In order for CocoaPods integration to work at all, please either set the base configurations of the target InteractionTests to Pods/Target Support Files/Pods/Pods.debug in memory.xcconfig or include the Pods/Target Support Files/Pods/Pods.debug in memory.xcconfig in your build configuration.

You see that the InteractionTests target under the “Debug In Memory” configuration is expected to use a different .xcconfig. Although CocoaPods created some new of these, I wasn’t able to pick them in Xcode.

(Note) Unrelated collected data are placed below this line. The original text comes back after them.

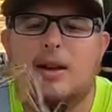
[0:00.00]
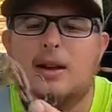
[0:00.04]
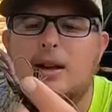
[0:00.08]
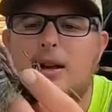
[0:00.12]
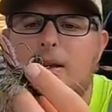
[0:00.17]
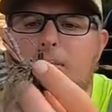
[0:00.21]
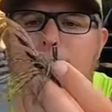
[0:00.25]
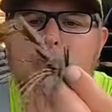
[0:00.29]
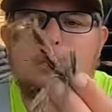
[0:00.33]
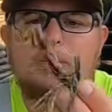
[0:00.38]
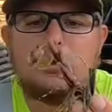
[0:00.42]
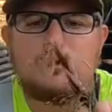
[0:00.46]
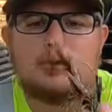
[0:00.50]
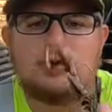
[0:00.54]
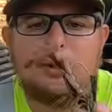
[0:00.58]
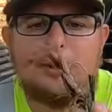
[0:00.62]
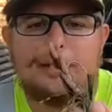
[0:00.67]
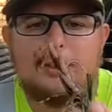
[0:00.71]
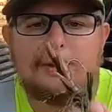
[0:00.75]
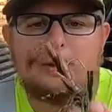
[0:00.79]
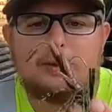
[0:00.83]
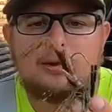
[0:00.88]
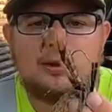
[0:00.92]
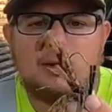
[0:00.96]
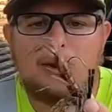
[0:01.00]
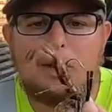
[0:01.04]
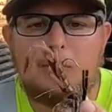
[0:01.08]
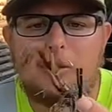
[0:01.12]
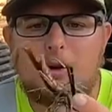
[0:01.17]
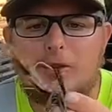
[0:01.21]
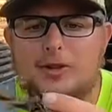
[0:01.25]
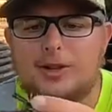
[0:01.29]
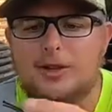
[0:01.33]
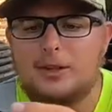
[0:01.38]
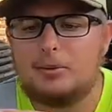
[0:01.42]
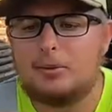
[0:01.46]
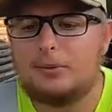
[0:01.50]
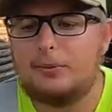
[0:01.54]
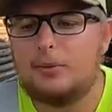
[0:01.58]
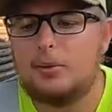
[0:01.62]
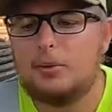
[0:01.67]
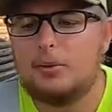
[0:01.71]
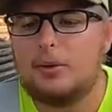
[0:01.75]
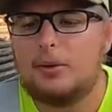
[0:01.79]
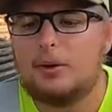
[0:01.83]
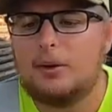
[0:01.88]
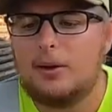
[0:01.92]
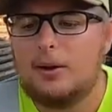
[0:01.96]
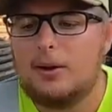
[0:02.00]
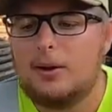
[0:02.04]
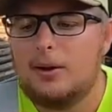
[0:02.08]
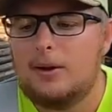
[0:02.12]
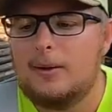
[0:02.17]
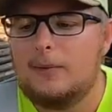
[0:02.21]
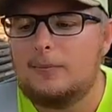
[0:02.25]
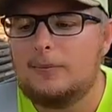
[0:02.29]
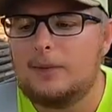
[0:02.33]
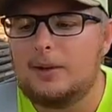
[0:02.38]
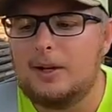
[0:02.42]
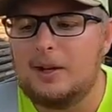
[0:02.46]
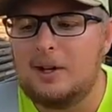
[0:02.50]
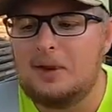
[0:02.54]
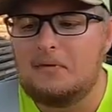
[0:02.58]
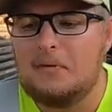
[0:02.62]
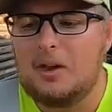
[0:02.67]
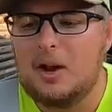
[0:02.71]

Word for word: and put trailers on my jigs before and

To solve the problem, I performed these steps:

  1. Tell CocoaPods that the new configurations are descendants from the “Debug” configuration. I added xcodeproj 'WordCounter', 'Debug In Memory' => :debug, 'Debug Test Data' => :debug to my Podfile at root level.
  2. Then I reset all newly created configurations. Instead of the Pods.debug configuration of some targets, I set all target configurations to “None”.
  3. Run pod install to make CocoaPods attach its .xcconfig files in the appropriate slots – those I’ve just cleared.

Now I get different warnings: the test targets of the new configurations use the wrong .xcconfig files. Instead of Pods-InteractionTests.debug.xcconfig, it is set to Pods.debug.xcconfig.

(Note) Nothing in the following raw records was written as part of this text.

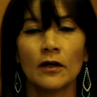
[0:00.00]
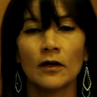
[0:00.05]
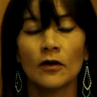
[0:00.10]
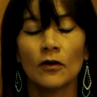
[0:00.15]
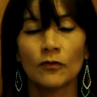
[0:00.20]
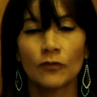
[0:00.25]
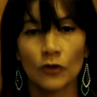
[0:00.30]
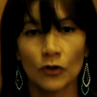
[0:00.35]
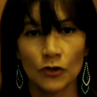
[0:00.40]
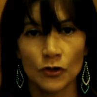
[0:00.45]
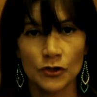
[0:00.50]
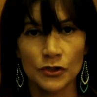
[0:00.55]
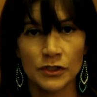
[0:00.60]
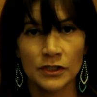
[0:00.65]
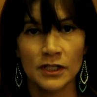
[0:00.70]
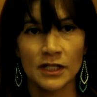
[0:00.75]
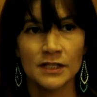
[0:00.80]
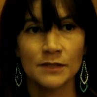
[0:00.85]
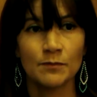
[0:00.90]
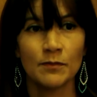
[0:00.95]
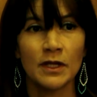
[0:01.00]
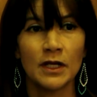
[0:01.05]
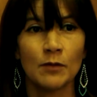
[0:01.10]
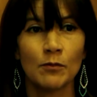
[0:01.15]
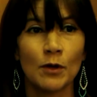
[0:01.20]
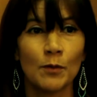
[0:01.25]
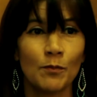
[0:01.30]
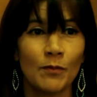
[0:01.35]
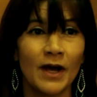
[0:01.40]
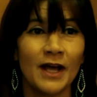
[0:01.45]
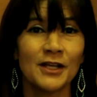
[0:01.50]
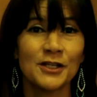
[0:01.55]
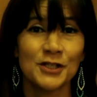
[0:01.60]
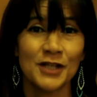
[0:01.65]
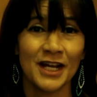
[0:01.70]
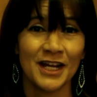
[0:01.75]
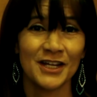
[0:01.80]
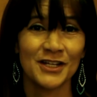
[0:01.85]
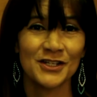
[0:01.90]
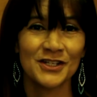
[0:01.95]
Of course, this minimum might
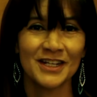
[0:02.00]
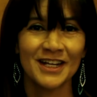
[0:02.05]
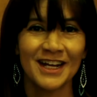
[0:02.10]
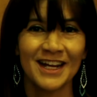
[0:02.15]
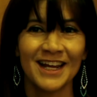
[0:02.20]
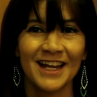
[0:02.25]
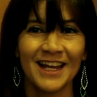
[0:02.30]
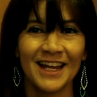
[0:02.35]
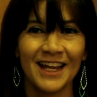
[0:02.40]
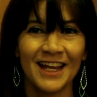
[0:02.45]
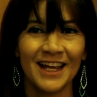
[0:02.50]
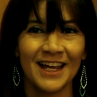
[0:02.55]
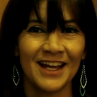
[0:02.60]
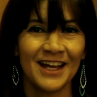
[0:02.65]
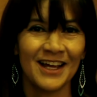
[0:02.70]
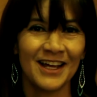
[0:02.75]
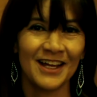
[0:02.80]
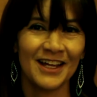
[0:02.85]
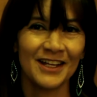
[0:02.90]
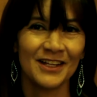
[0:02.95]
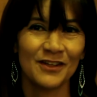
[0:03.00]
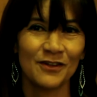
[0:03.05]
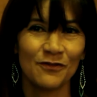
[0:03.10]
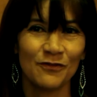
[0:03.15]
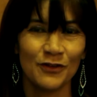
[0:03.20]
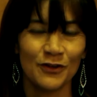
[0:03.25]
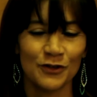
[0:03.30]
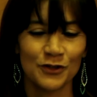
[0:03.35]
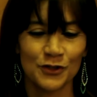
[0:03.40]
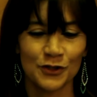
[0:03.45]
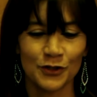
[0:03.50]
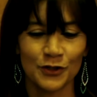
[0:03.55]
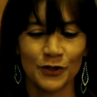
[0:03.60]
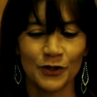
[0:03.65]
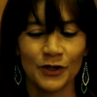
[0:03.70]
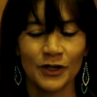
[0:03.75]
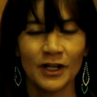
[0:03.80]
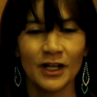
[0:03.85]
change in the future.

Turns out this is because my 18-months-old podfile had global pods defined.

Modern CocoaPods File (2018 Edition)

3 stages of pods
First, reset all new configs to 'None'; then I found something doesn't seem to work. The third image shows what it's supposed to look like in the end.

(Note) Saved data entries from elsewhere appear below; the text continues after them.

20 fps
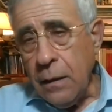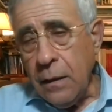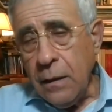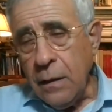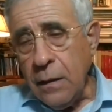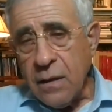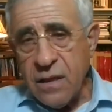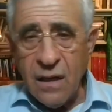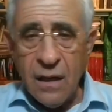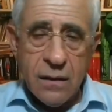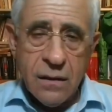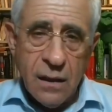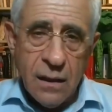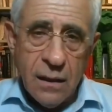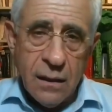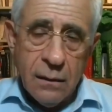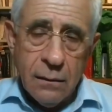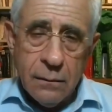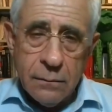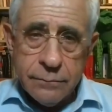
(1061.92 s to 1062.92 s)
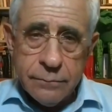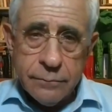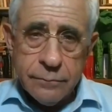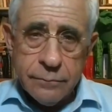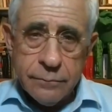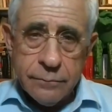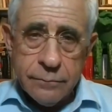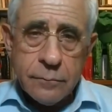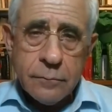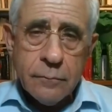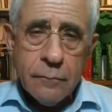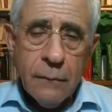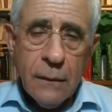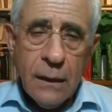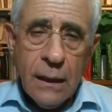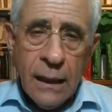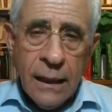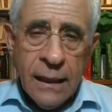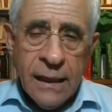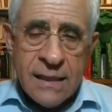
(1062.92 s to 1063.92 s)
Third thing
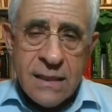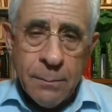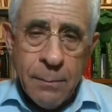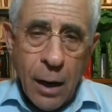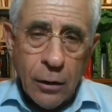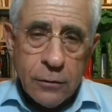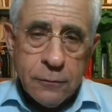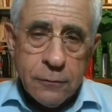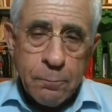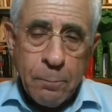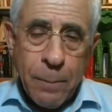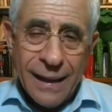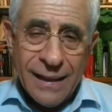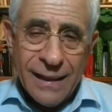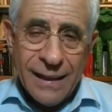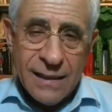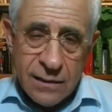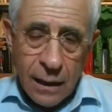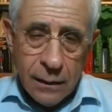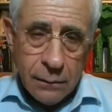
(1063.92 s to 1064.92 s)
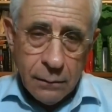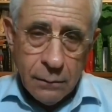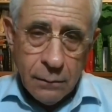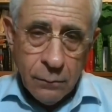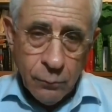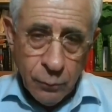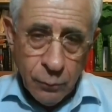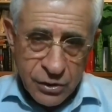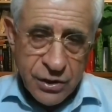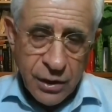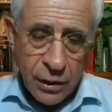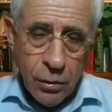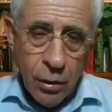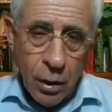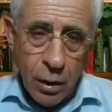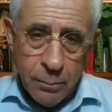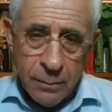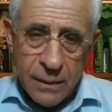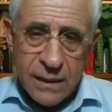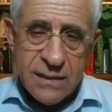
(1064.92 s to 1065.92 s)
is about Palestine, which they
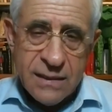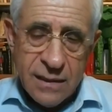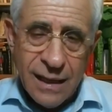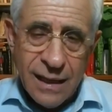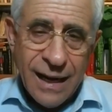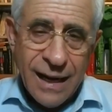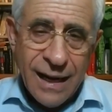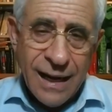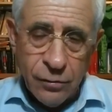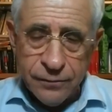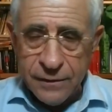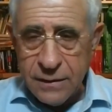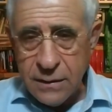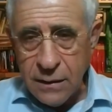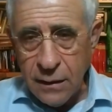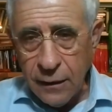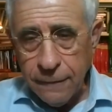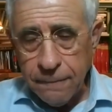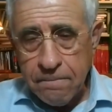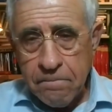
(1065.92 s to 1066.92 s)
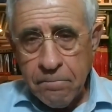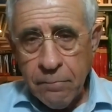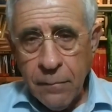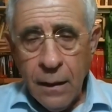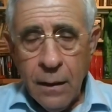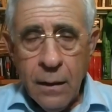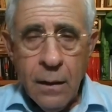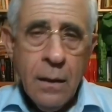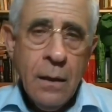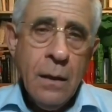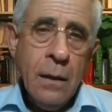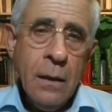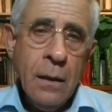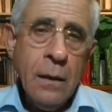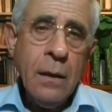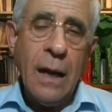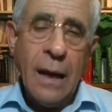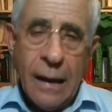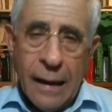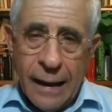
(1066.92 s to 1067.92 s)
call means the land of Israel.
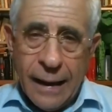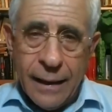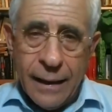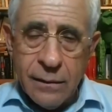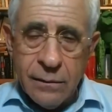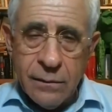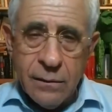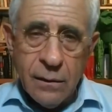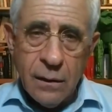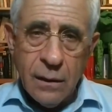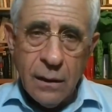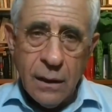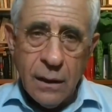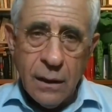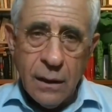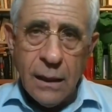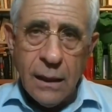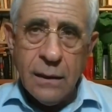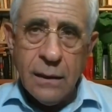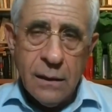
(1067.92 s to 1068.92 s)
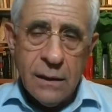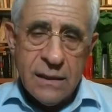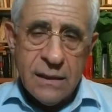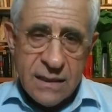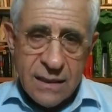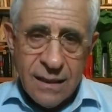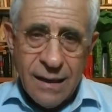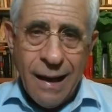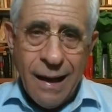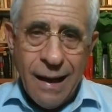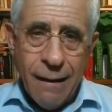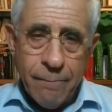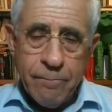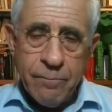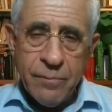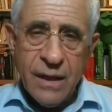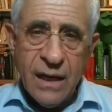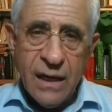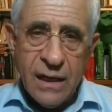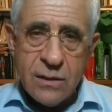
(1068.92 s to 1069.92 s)
A land in Islam
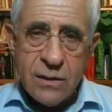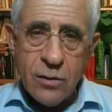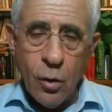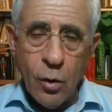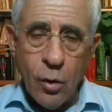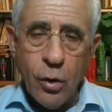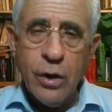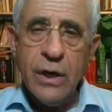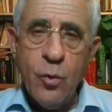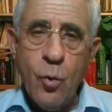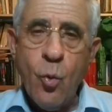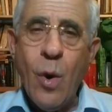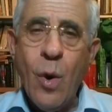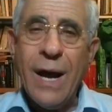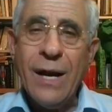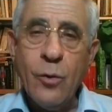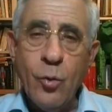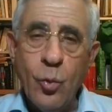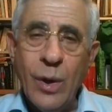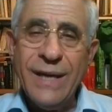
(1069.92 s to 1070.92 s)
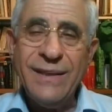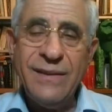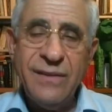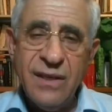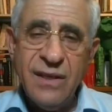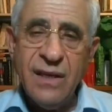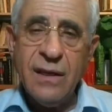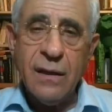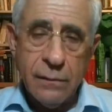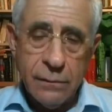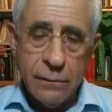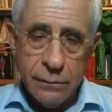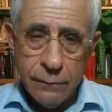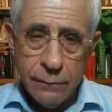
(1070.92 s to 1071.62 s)
has only one-way ticket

The original file, severely outdated:

platform :osx, '10.9'
use_frameworks!

xcodeproj 'WordCounter', 'Debug In Memory' => :debug, 'Debug Test Data' => :debug

link_with ['WordCounter', 'CedarSpecs', 'InteractionTests']

pod 'CocoaLumberjack'
pod 'LaunchAtLoginController', :git => "https://github.com/jashephe/LaunchAtLoginController.git"
pod 'CorePlot', :git => 'https://github.com/core-plot/core-plot.git'

target "CedarSpecs", :exclusive => true do
  pod 'Cedar'
end

target "InteractionTests", :exclusive => true do
  pod 'OCHamcrest', '~> 4.2'
  pod 'OCMockito', '~> 2.0' #OCHamcrest 4 support
end

For historical reasons, here’s the 2015 iteration:

platform :osx, '10.9'
use_frameworks!

xcodeproj 'WordCounter', 'Debug In Memory' => :debug, 'Debug Test Data' => :debug

def shared_pods
  pod 'CocoaLumberjack'
  pod 'LaunchAtLoginController', :git => "https://github.com/jashephe/LaunchAtLoginController.git"
  pod 'CorePlot', :git => 'https://github.com/core-plot/core-plot.git'
end

target "WordCounter" do
  shared_pods
end

target "CedarSpecs" do
  shared_pods
  pod 'Cedar'
end

target "InteractionTests" do
  shared_pods
  pod 'OCHamcrest', '~> 4.2'
  pod 'OCMockito', '~> 2.0' #OCHamcrest 4 support
end

Seems to solve the exclusivity problem from before just fine. (Whatever that was. I don’t remember anymore.)

No warnings left for me now and everything builds fine.

And here’s the 2018 Podfile, getting rid of shared_pods and replacing it with the new abstract_target as a way to inherit dependencies:

platform :osx, '10.10'
use_frameworks!

project 'WordCounter', 'Debug' => :debug, 'Debug In Memory' => :debug, 'Debug Test Data' => :debug, 'Release Final' => :release

abstract_target "shared_pods" do
  pod 'CocoaLumberjack', '3.4.2'
  pod 'LaunchAtLoginController', :git => "https://github.com/jashephe/LaunchAtLoginController.git"
  pod 'CorePlot', :git => 'https://github.com/core-plot/core-plot.git'

  target "WordCounter" do
    # Only shared pods
  end

  target "CedarSpecs" do
    pod 'Cedar'
  end

  target "InteractionTests" do
    pod 'OCHamcrest', '~> 7.1.1'
    pod 'OCMockito', '~> 5.1.1'
  end

  target "UnitTests" do
    # TODO: might be better off getting rid of the dependency one day
  end
end

If that doesn’t seem to work, delete the Pods folder from your project: mine contained stale and missing files. After deleting it, pod install added fresh files just fine.